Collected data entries
========================================================================

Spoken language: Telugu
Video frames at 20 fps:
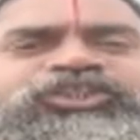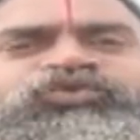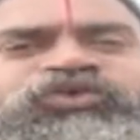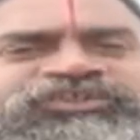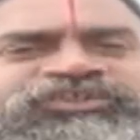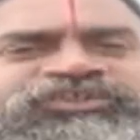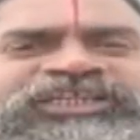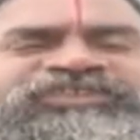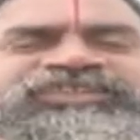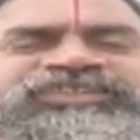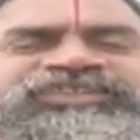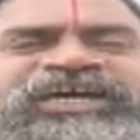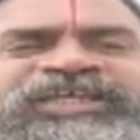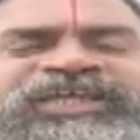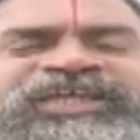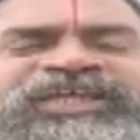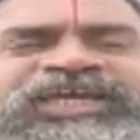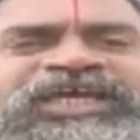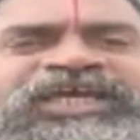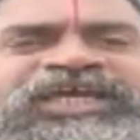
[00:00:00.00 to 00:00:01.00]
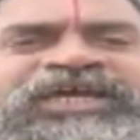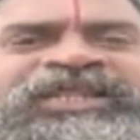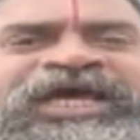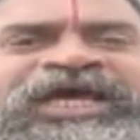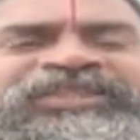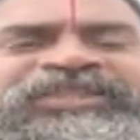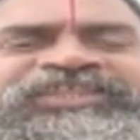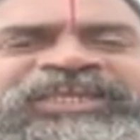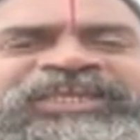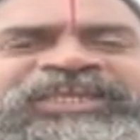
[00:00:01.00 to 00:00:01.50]
దోసేస్తారే
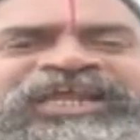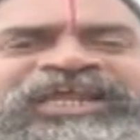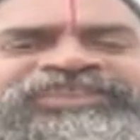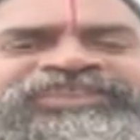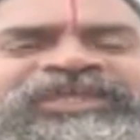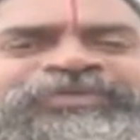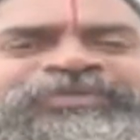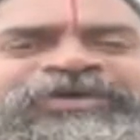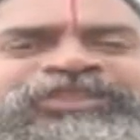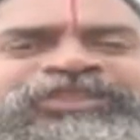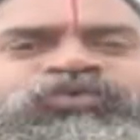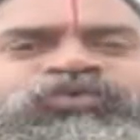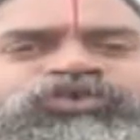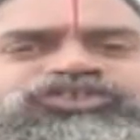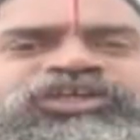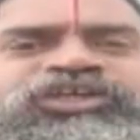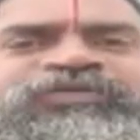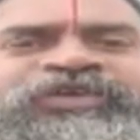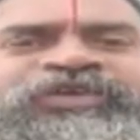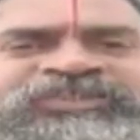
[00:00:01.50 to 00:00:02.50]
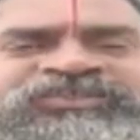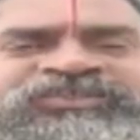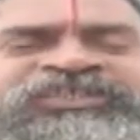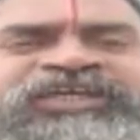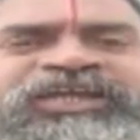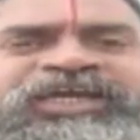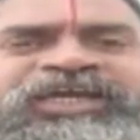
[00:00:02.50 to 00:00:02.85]
రాత్రి రాత్రి మీద గుడిసెలు వేస్తే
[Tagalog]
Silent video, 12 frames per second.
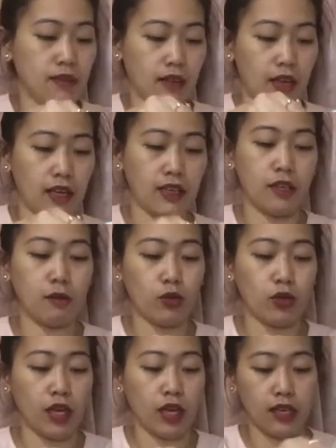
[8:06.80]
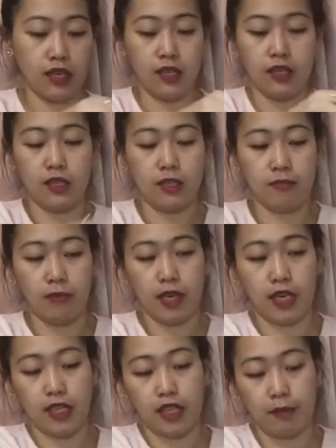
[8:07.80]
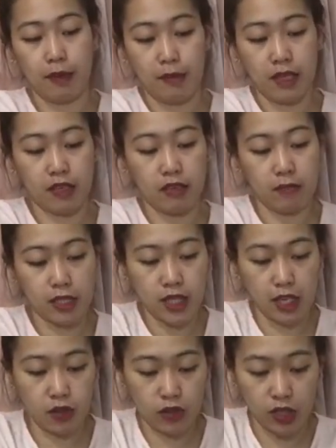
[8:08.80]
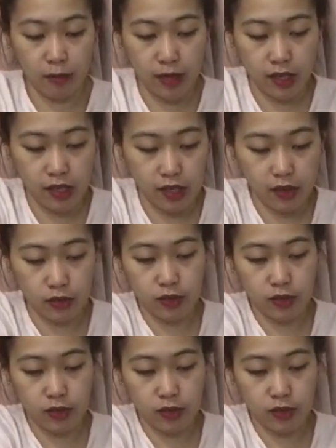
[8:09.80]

Ay, hindi muna. Parang hindi pa manan masyadong na ma ano.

========================================================================

> **WHAT THE TASK ASKS**
Repeat all of the entries above word for word and omit the pictures.

> **WRITTEN REPLY**
Spoken language: Telugu
Video frames at 20 fps:
[00:00:00.00 to 00:00:01.00]
[00:00:01.00 to 00:00:01.50]
దోసేస్తారే
[00:00:01.50 to 00:00:02.50]
[00:00:02.50 to 00:00:02.85]
రాత్రి రాత్రి మీద గుడిసెలు వేస్తే
[Tagalog]
Silent video, 12 frames per second.
[8:06.80]
[8:07.80]
[8:08.80]
[8:09.80]

Ay, hindi muna. Parang hindi pa manan masyadong na ma ano.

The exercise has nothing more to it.